### Task prompt
Please set down only the lines from the one containing "(34.70 s to 35.70 s)" through the end of the entries below, exactly, minus any pictures.
++++++++
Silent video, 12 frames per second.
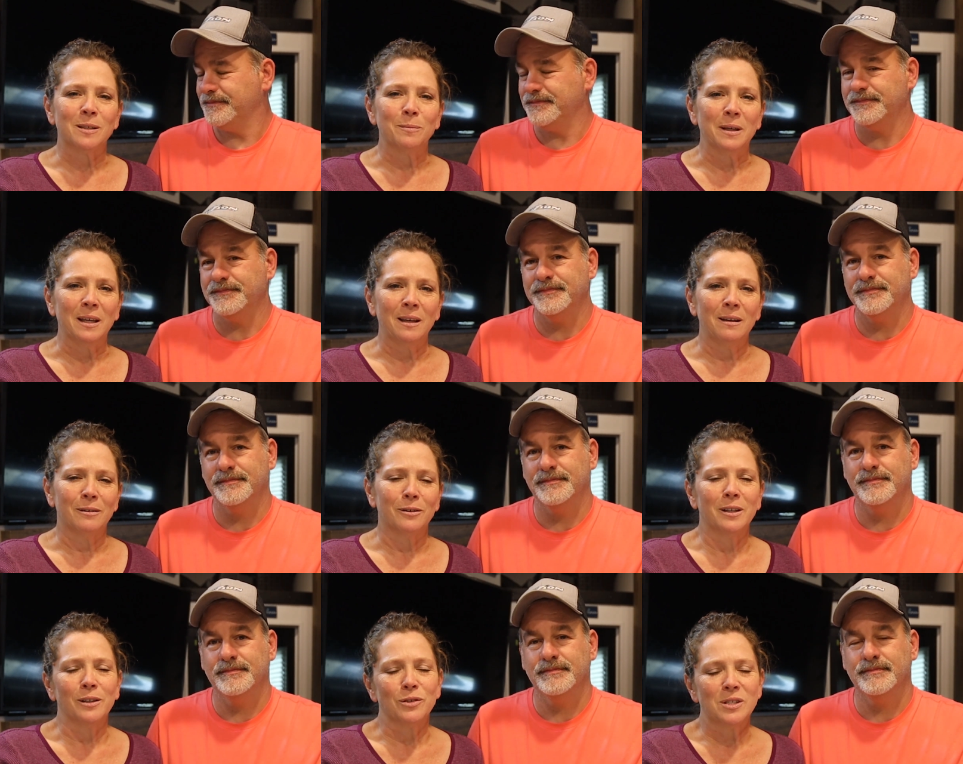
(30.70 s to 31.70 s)
Speaker 1: to me,
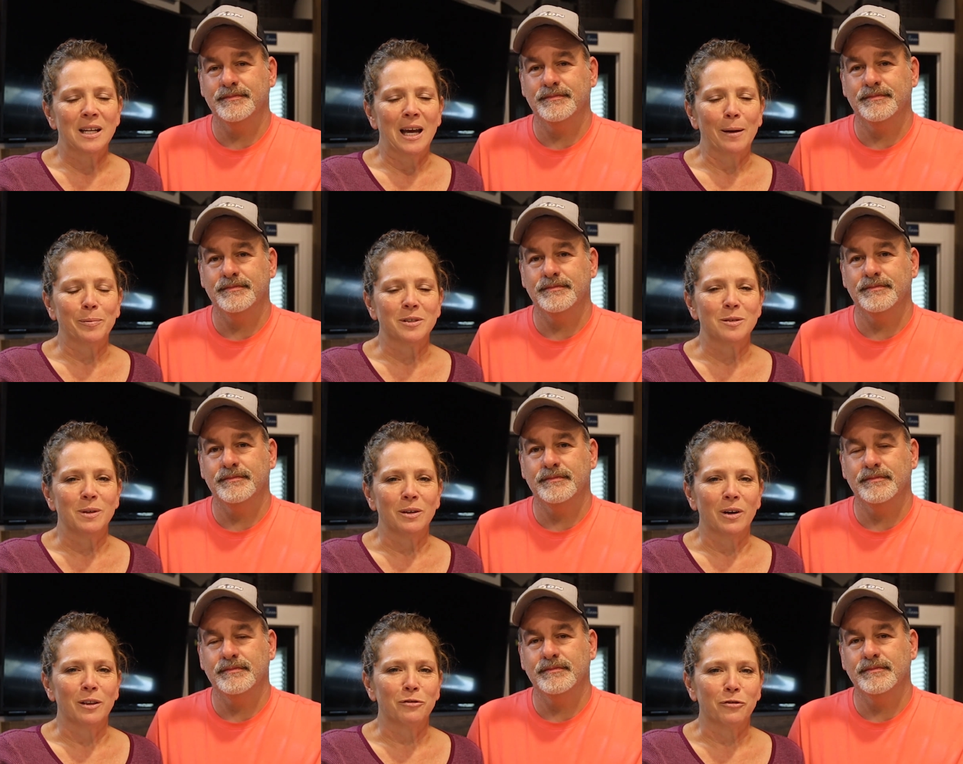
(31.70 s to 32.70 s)
or it used to happen to
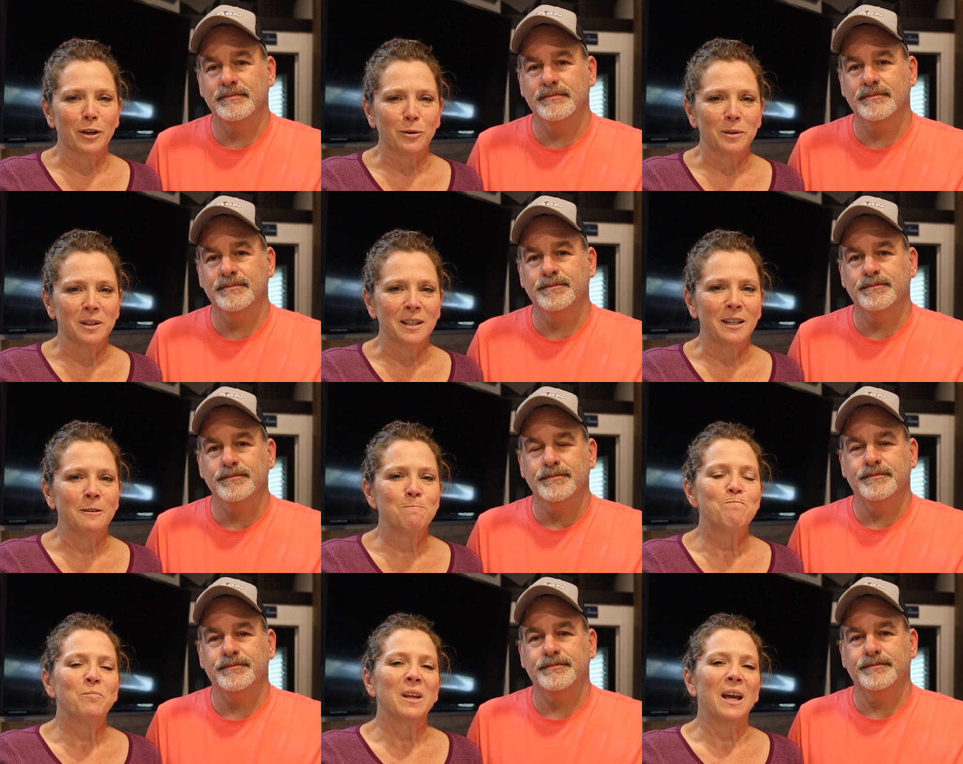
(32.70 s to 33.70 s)
me rather
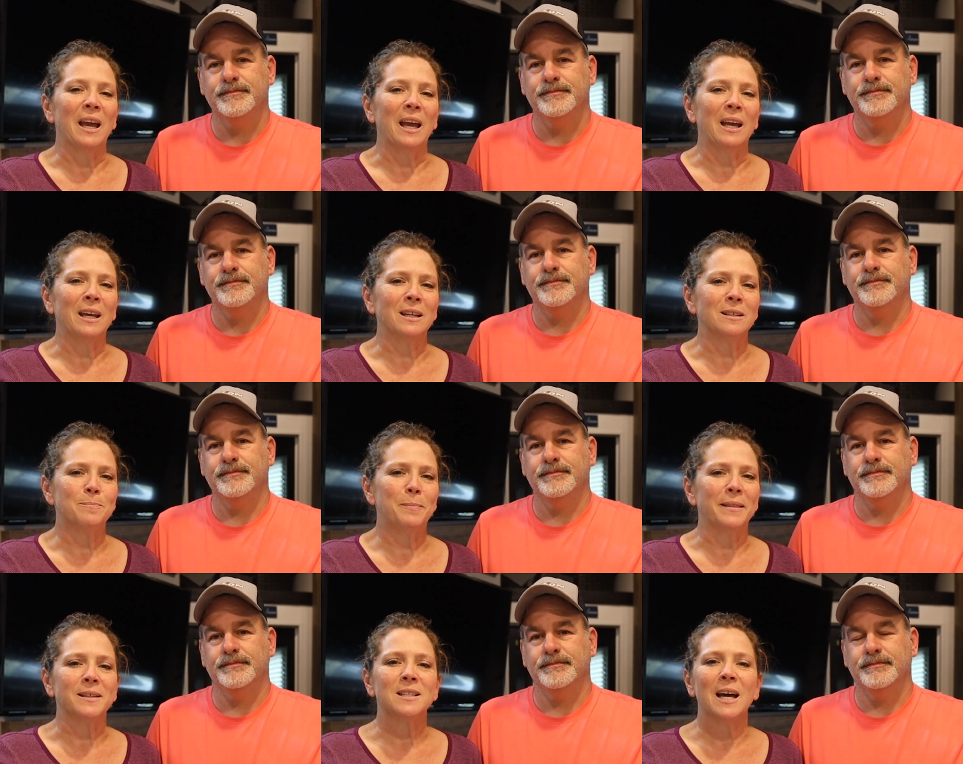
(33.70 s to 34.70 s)
frequently. And
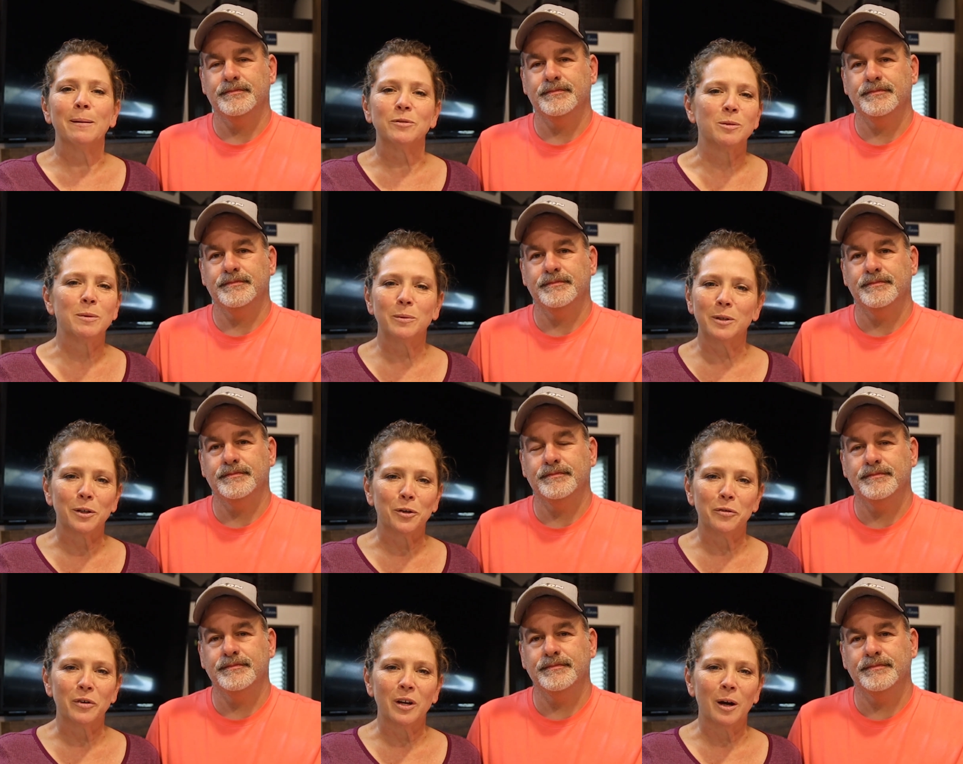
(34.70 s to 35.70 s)
by the time Jimmy would
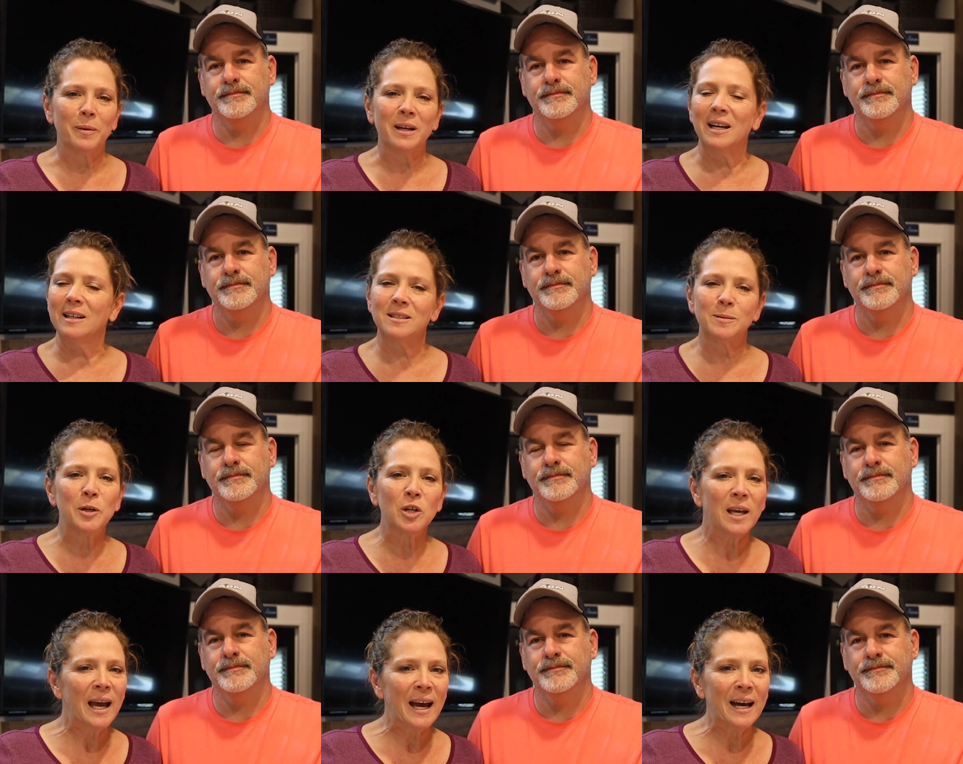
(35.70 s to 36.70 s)
get over here, I'm like, I
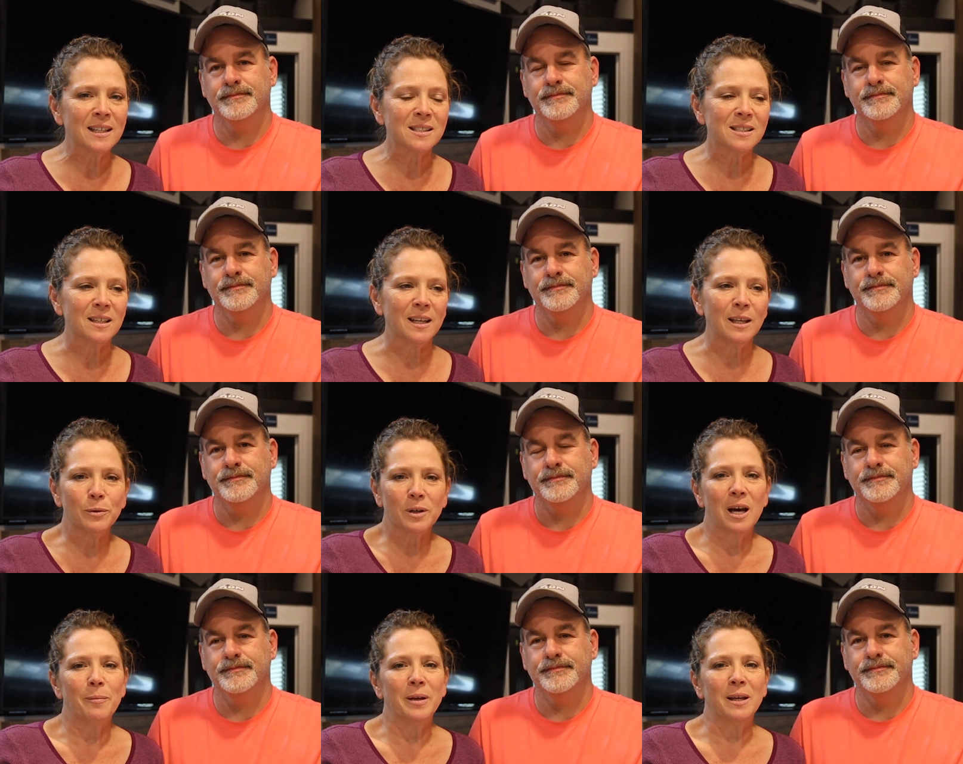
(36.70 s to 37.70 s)
smell gas. And he
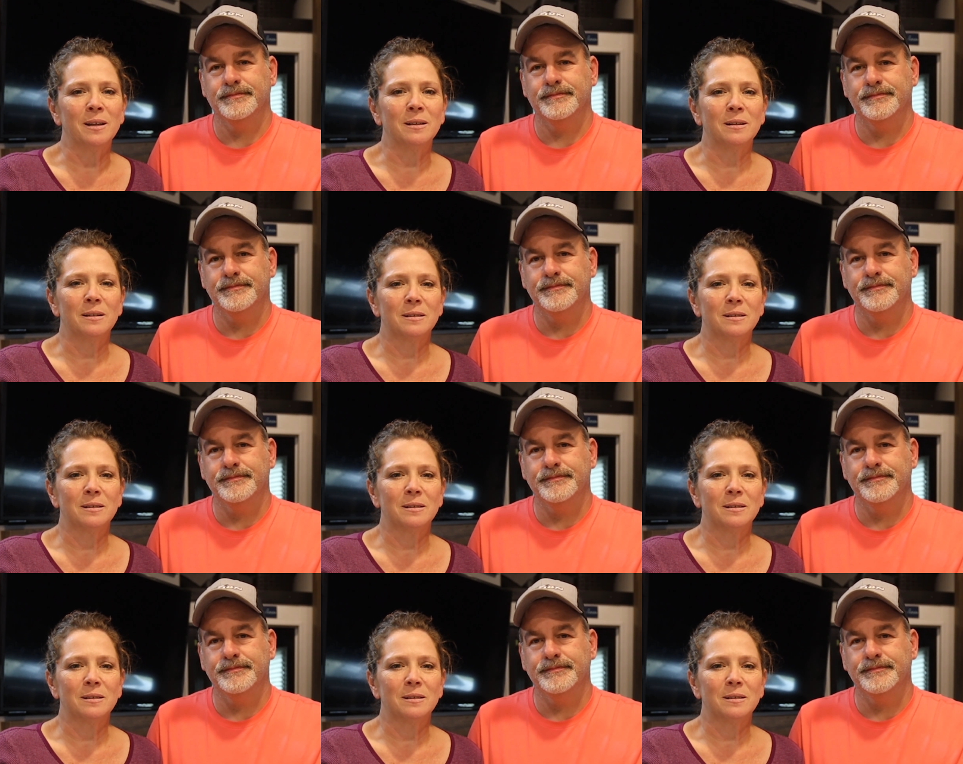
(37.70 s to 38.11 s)
would come in,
++++++++
### Solution to the problem
(34.70 s to 35.70 s)
by the time Jimmy would
(35.70 s to 36.70 s)
get over here, I'm like, I
(36.70 s to 37.70 s)
smell gas. And he
(37.70 s to 38.11 s)
would come in,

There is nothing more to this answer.